▸ **EXERCISE DESCRIPTION**
Without including any picture, return the complete set of records exactly.

::: PROVIDED DATA

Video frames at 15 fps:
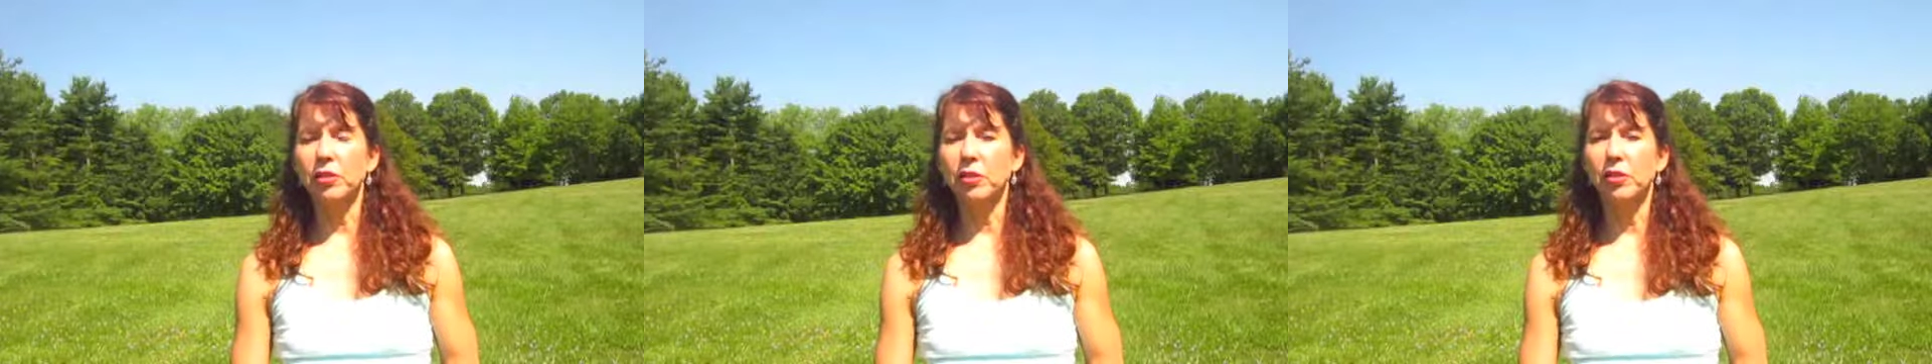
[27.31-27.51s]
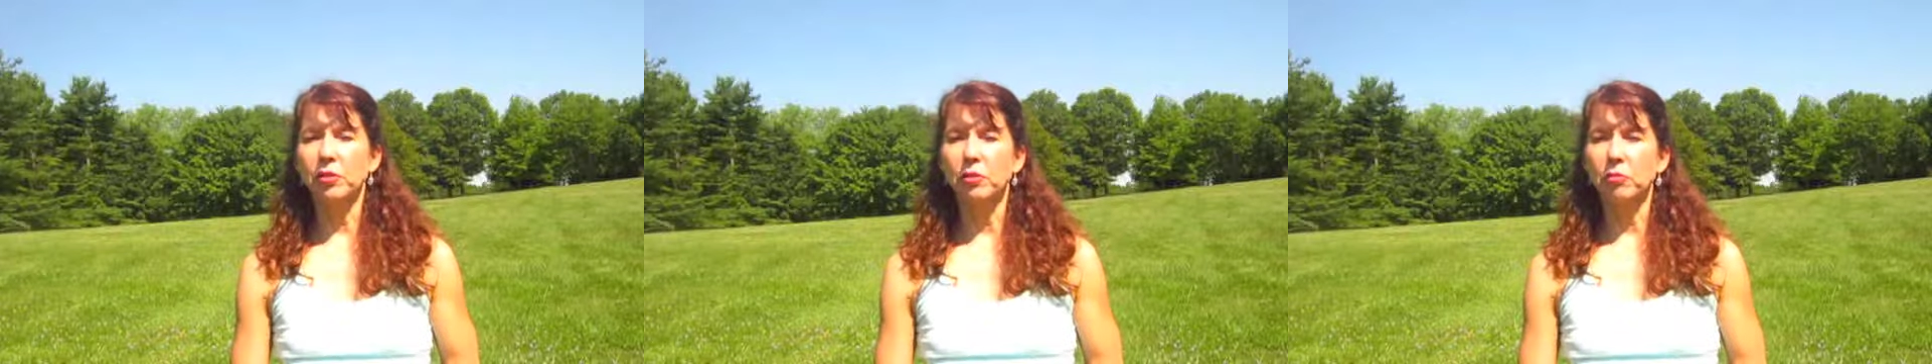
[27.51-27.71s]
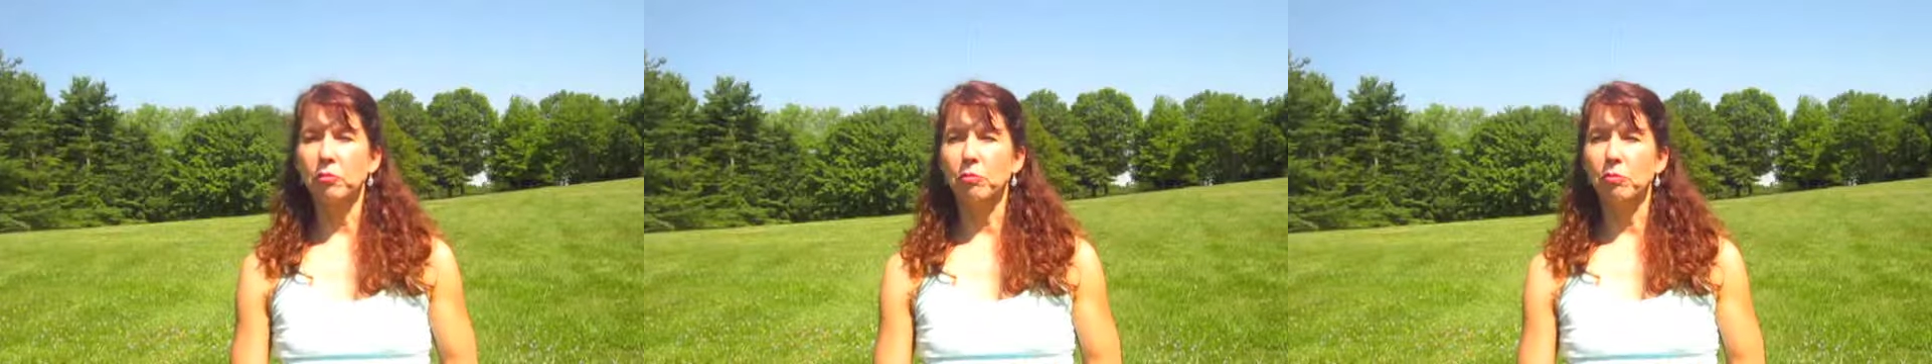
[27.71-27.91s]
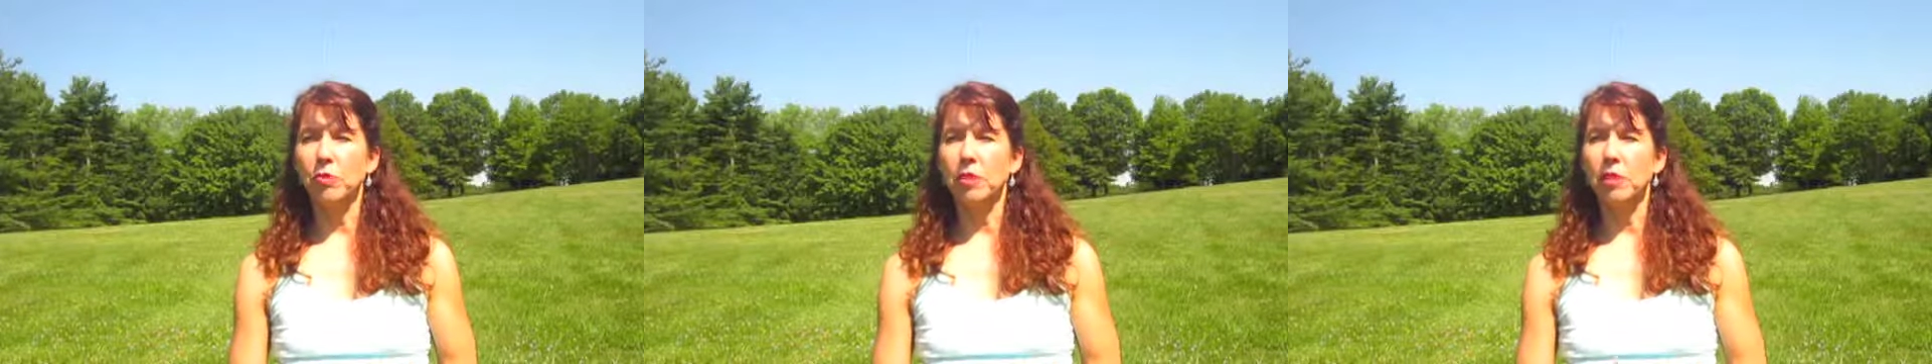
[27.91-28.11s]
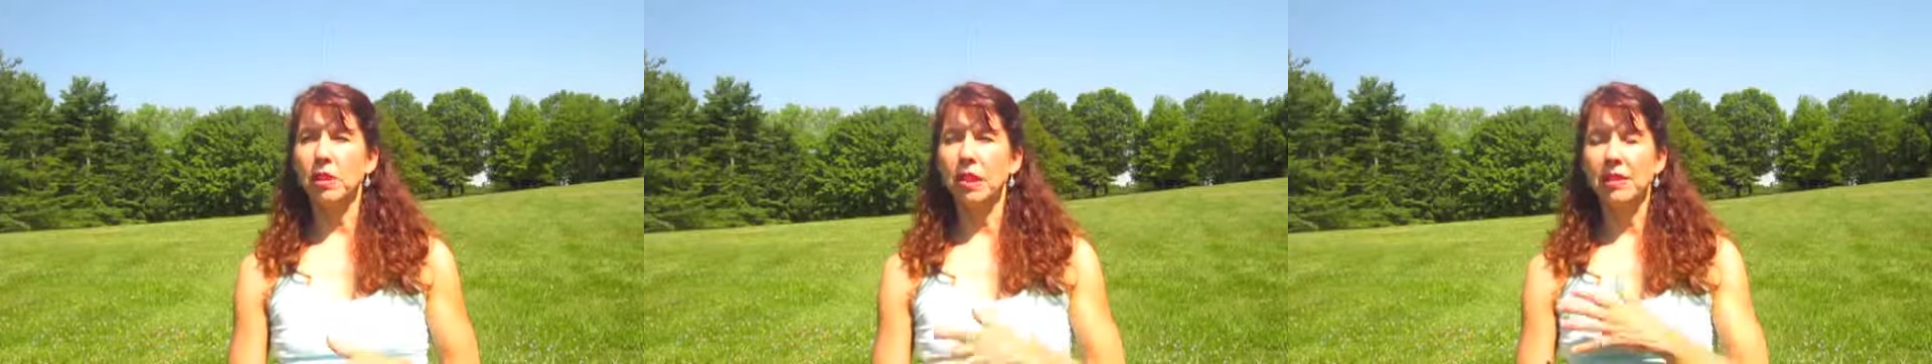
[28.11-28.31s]
you
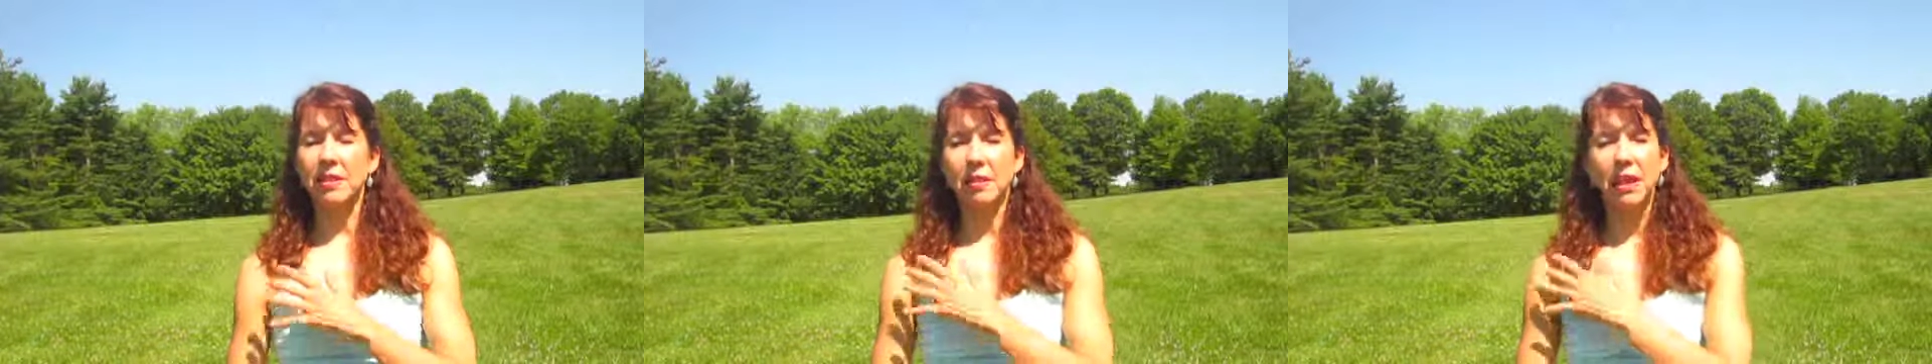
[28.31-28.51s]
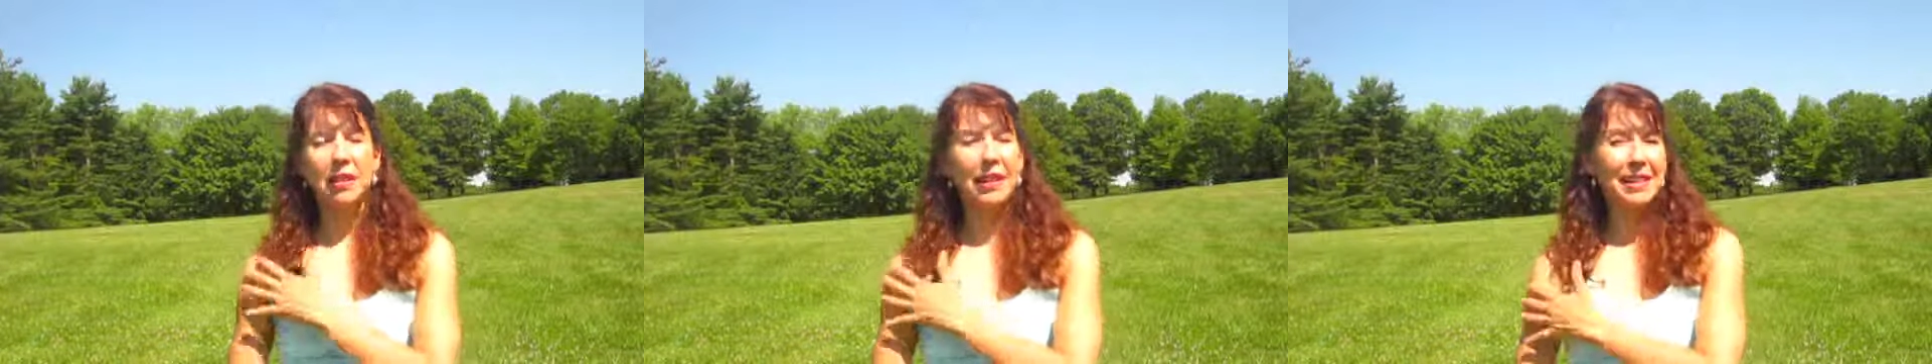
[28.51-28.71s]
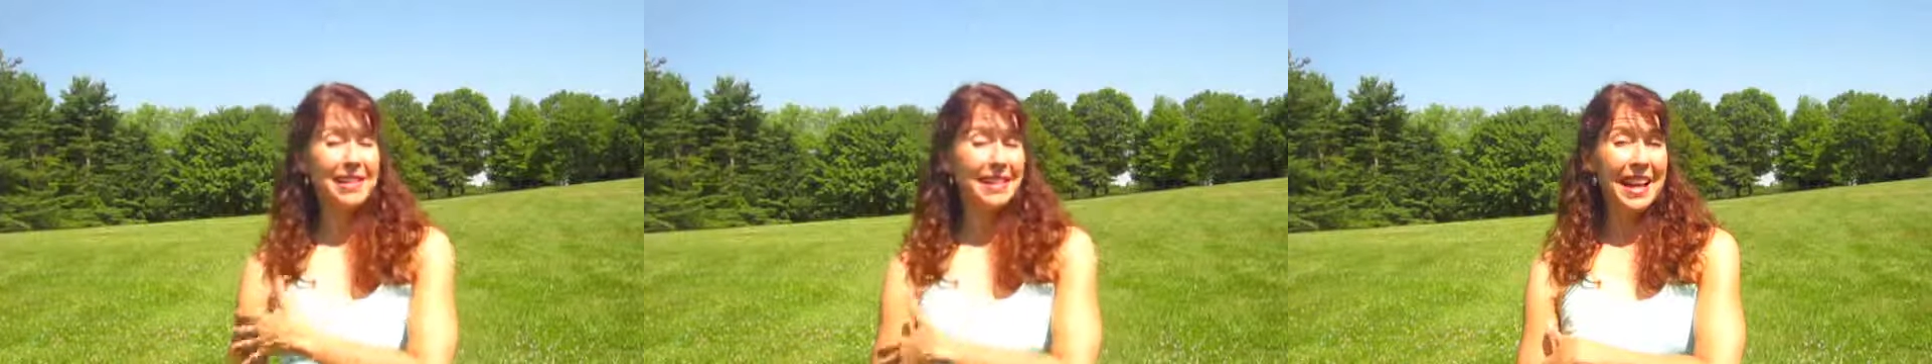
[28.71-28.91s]
gets a nice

::::::

▸ **ANSWER TO THE EXERCISE**
Video frames at 15 fps:
[27.31-27.51s]
[27.51-27.71s]
[27.71-27.91s]
[27.91-28.11s]
[28.11-28.31s]
you
[28.31-28.51s]
[28.51-28.71s]
[28.71-28.91s]
gets a nice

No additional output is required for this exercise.